- _Problem to solve_
Every line of the material must be restated exactly, though not its pictures.
======
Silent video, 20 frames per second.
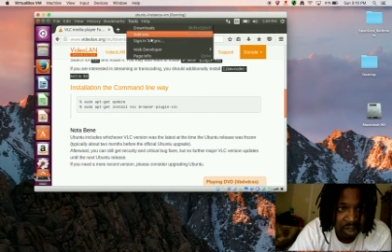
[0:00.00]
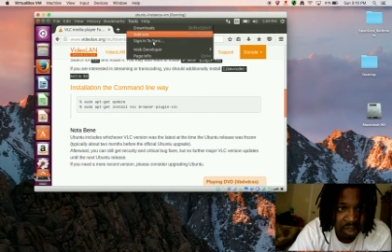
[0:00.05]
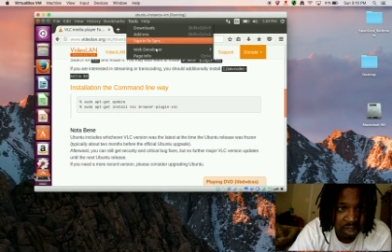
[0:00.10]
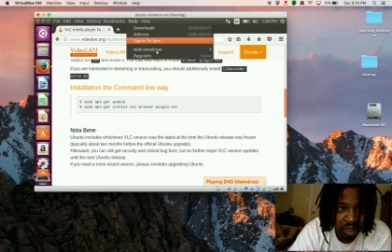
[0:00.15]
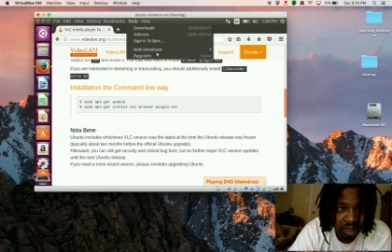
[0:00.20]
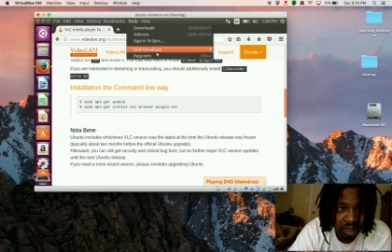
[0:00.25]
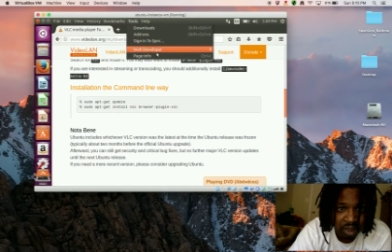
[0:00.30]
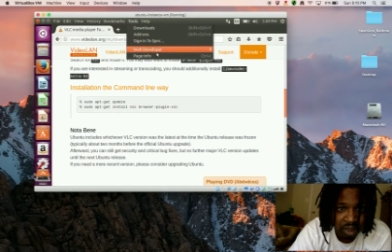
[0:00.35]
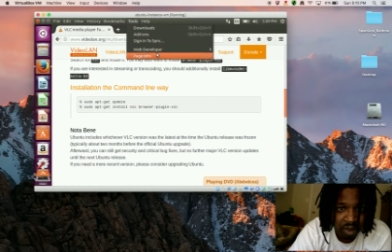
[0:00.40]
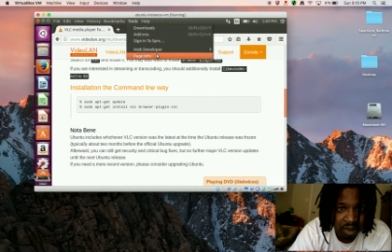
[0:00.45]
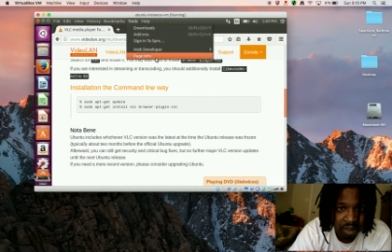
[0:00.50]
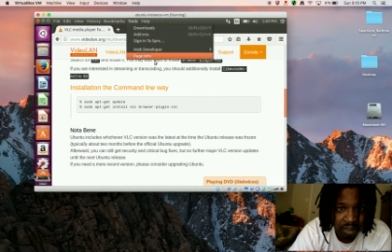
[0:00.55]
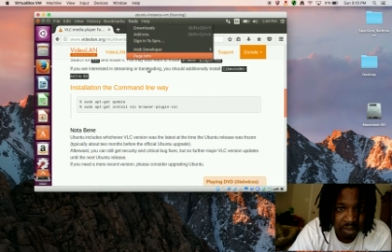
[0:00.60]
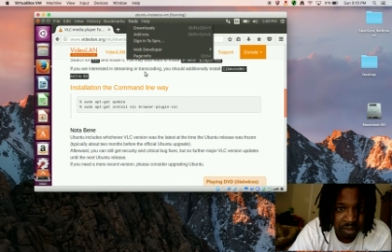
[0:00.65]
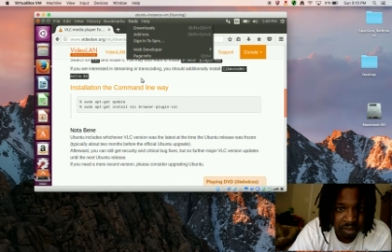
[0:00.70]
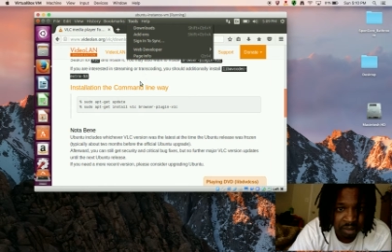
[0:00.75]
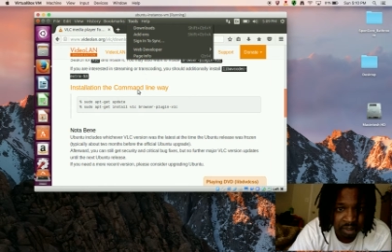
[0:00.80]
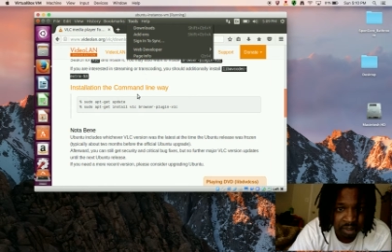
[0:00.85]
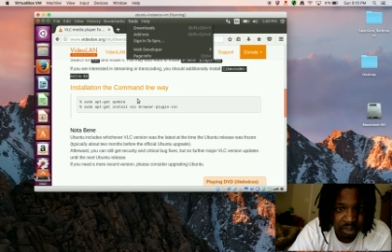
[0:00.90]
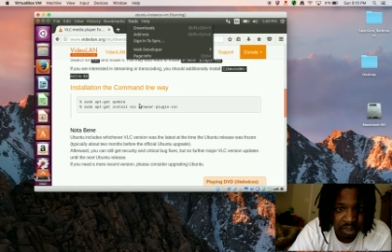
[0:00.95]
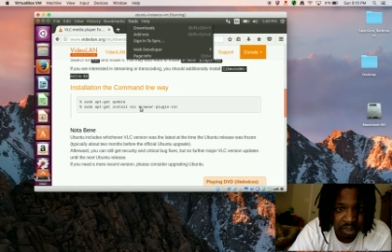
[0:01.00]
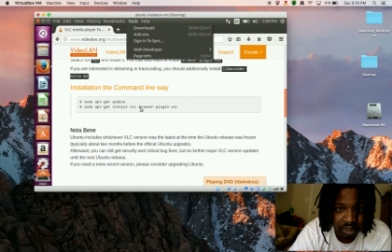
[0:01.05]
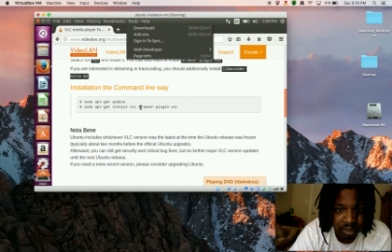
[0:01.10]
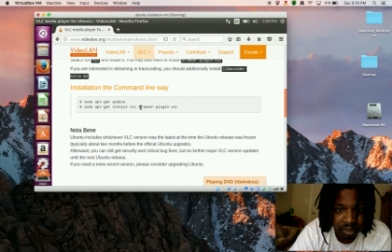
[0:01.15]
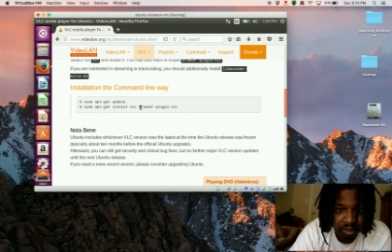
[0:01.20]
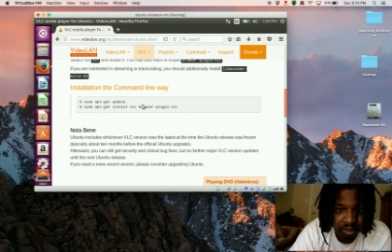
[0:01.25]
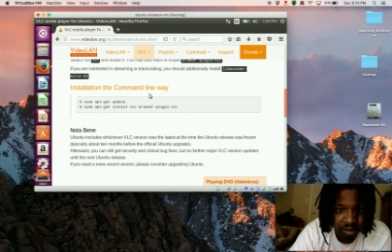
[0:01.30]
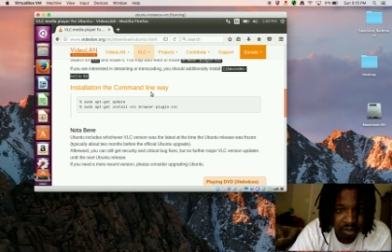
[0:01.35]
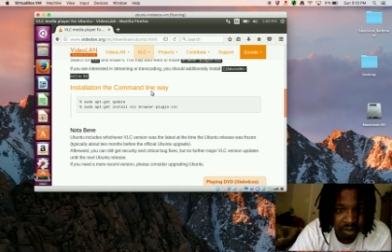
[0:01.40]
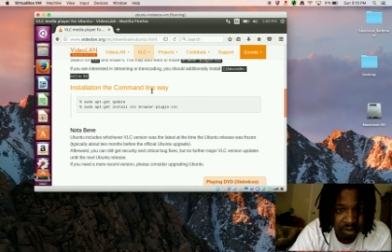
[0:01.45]
Oh, I see what you're saying.
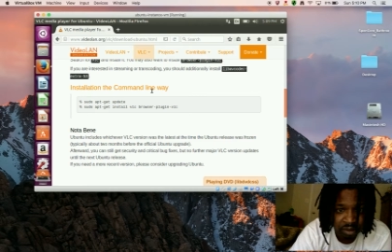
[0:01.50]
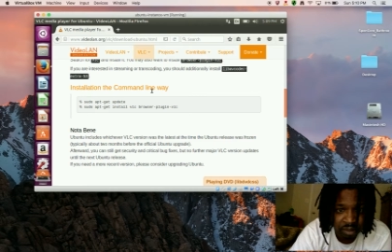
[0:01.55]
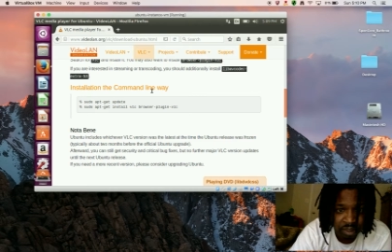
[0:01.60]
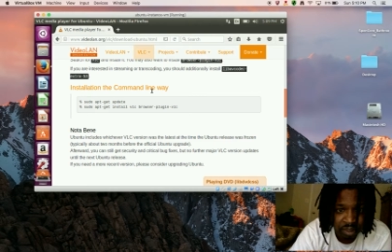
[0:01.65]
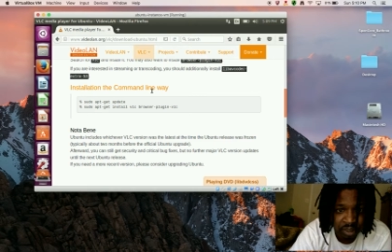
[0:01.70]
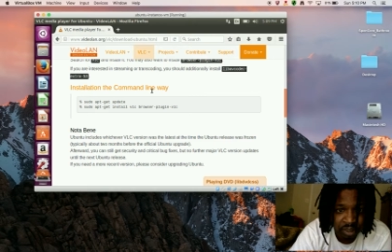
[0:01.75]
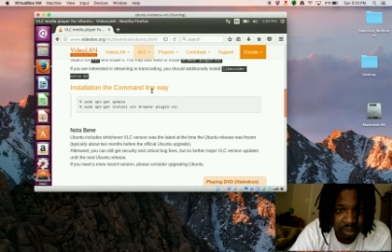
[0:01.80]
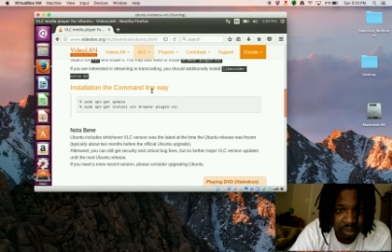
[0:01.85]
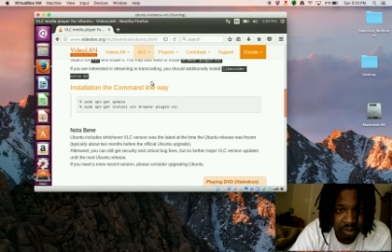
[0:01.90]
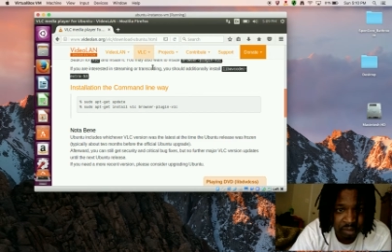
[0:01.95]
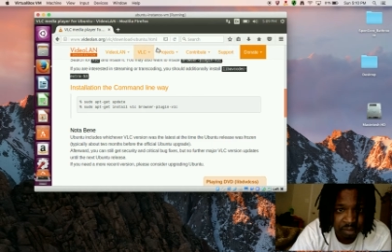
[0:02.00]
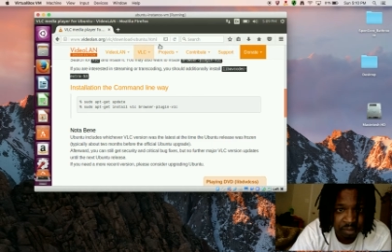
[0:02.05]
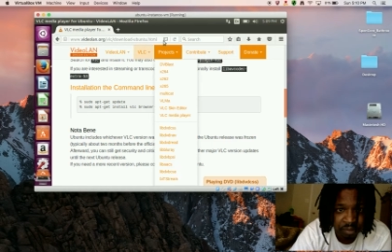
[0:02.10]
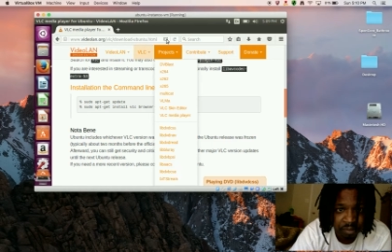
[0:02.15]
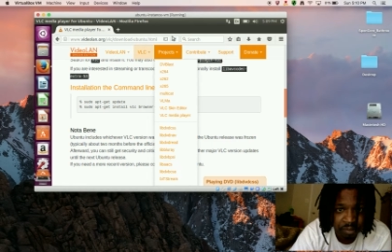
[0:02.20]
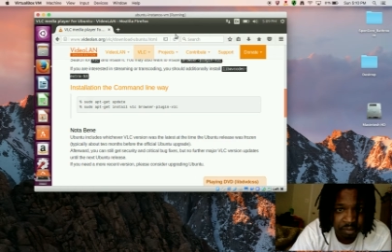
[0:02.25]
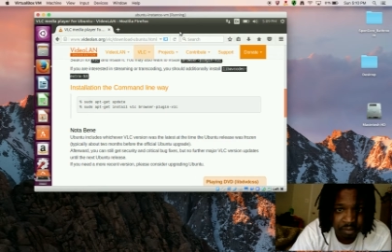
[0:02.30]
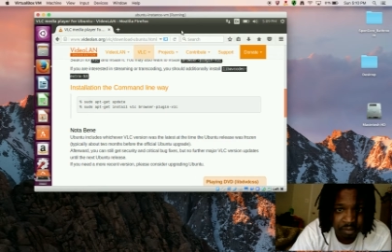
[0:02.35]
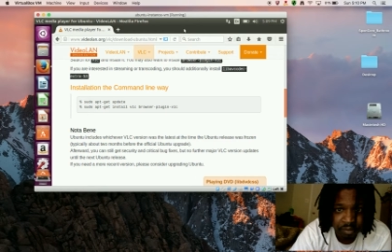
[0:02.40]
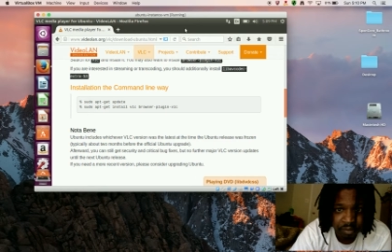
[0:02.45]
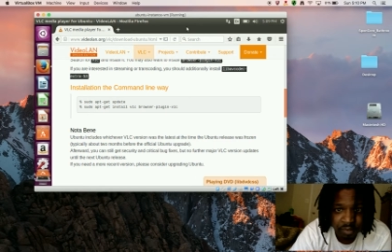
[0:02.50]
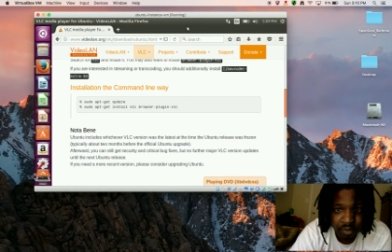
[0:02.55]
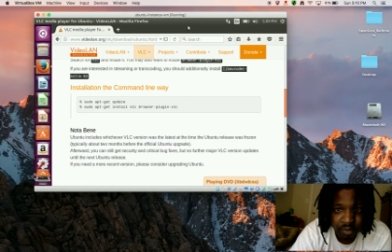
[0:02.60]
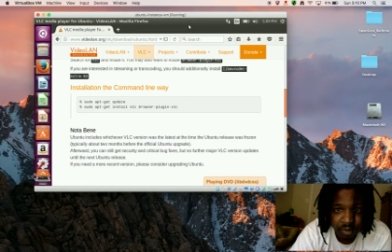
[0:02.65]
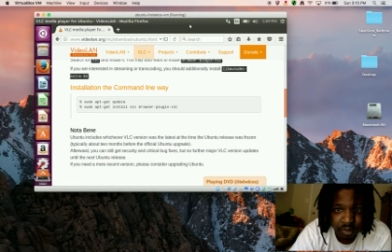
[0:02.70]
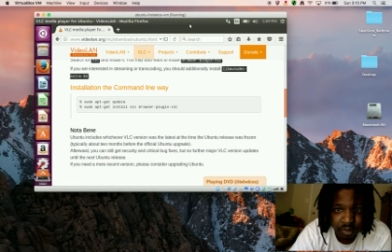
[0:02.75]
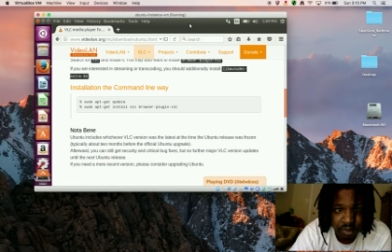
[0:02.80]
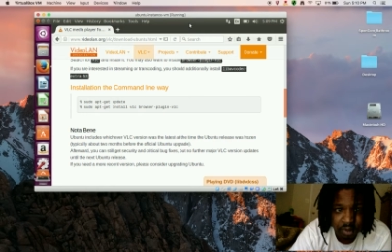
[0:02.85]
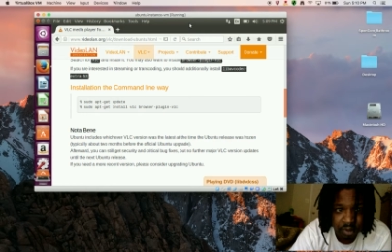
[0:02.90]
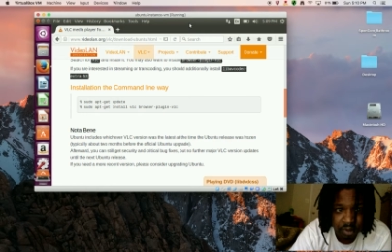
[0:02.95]
Okay,
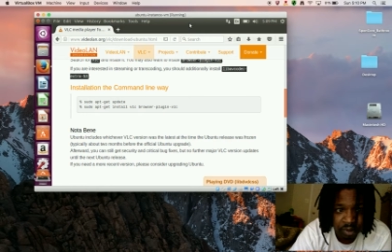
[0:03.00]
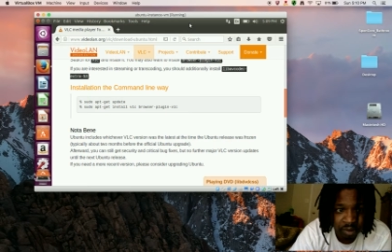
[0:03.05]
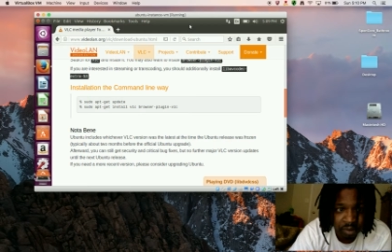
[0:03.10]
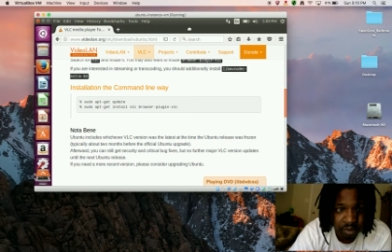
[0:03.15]
so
======
- _Answer to the problem_
Silent video, 20 frames per second.
[0:00.00]
[0:00.05]
[0:00.10]
[0:00.15]
[0:00.20]
[0:00.25]
[0:00.30]
[0:00.35]
[0:00.40]
[0:00.45]
[0:00.50]
[0:00.55]
[0:00.60]
[0:00.65]
[0:00.70]
[0:00.75]
[0:00.80]
[0:00.85]
[0:00.90]
[0:00.95]
[0:01.00]
[0:01.05]
[0:01.10]
[0:01.15]
[0:01.20]
[0:01.25]
[0:01.30]
[0:01.35]
[0:01.40]
[0:01.45]
Oh, I see what you're saying.
[0:01.50]
[0:01.55]
[0:01.60]
[0:01.65]
[0:01.70]
[0:01.75]
[0:01.80]
[0:01.85]
[0:01.90]
[0:01.95]
[0:02.00]
[0:02.05]
[0:02.10]
[0:02.15]
[0:02.20]
[0:02.25]
[0:02.30]
[0:02.35]
[0:02.40]
[0:02.45]
[0:02.50]
[0:02.55]
[0:02.60]
[0:02.65]
[0:02.70]
[0:02.75]
[0:02.80]
[0:02.85]
[0:02.90]
[0:02.95]
Okay,
[0:03.00]
[0:03.05]
[0:03.10]
[0:03.15]
so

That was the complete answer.